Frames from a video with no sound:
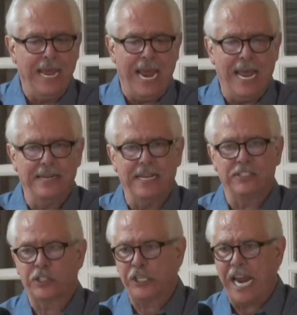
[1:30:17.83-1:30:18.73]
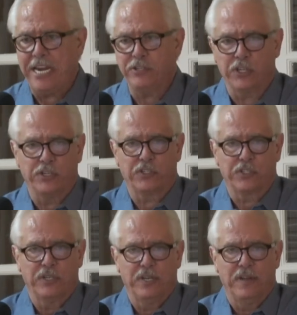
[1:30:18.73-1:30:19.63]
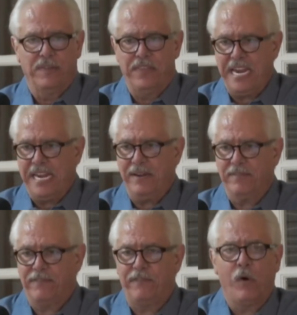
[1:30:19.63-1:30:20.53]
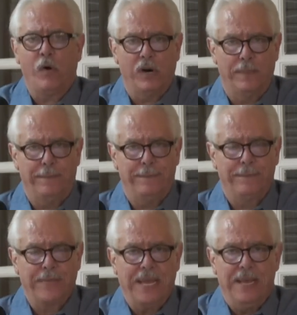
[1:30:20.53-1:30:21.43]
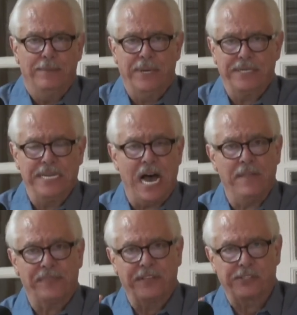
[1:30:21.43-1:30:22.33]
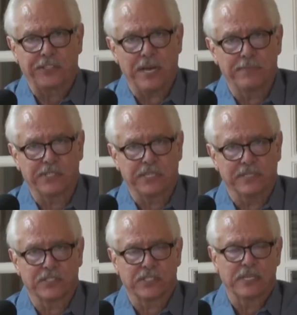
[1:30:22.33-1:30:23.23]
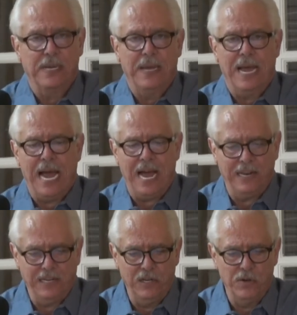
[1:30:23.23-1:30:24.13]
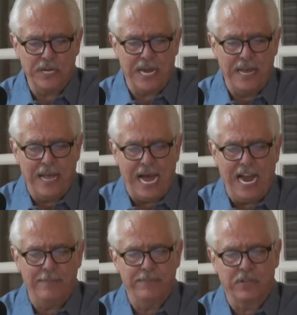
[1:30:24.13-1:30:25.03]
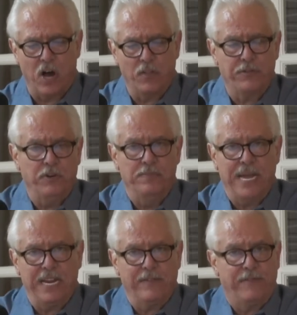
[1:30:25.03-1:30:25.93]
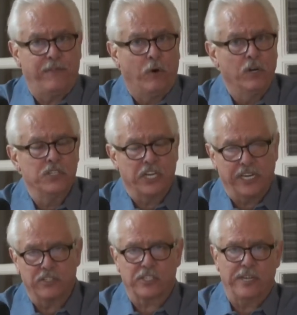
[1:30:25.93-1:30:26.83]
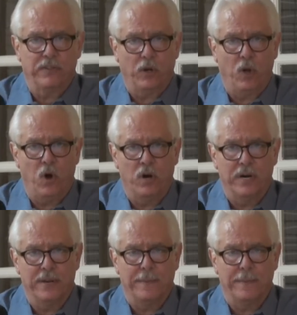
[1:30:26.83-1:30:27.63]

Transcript: and it changes the form, but not the substance. Hallelujah. I've gone through many forgings in the Lord,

» **Exercise prompt**: Images must not appear in the copy; reproduce everything else in the records verbatim.

» **Exercise response**:
Frames from a video with no sound:
[1:30:17.83-1:30:18.73]
[1:30:18.73-1:30:19.63]
[1:30:19.63-1:30:20.53]
[1:30:20.53-1:30:21.43]
[1:30:21.43-1:30:22.33]
[1:30:22.33-1:30:23.23]
[1:30:23.23-1:30:24.13]
[1:30:24.13-1:30:25.03]
[1:30:25.03-1:30:25.93]
[1:30:25.93-1:30:26.83]
[1:30:26.83-1:30:27.63]

Transcript: and it changes the form, but not the substance. Hallelujah. I've gone through many forgings in the Lord,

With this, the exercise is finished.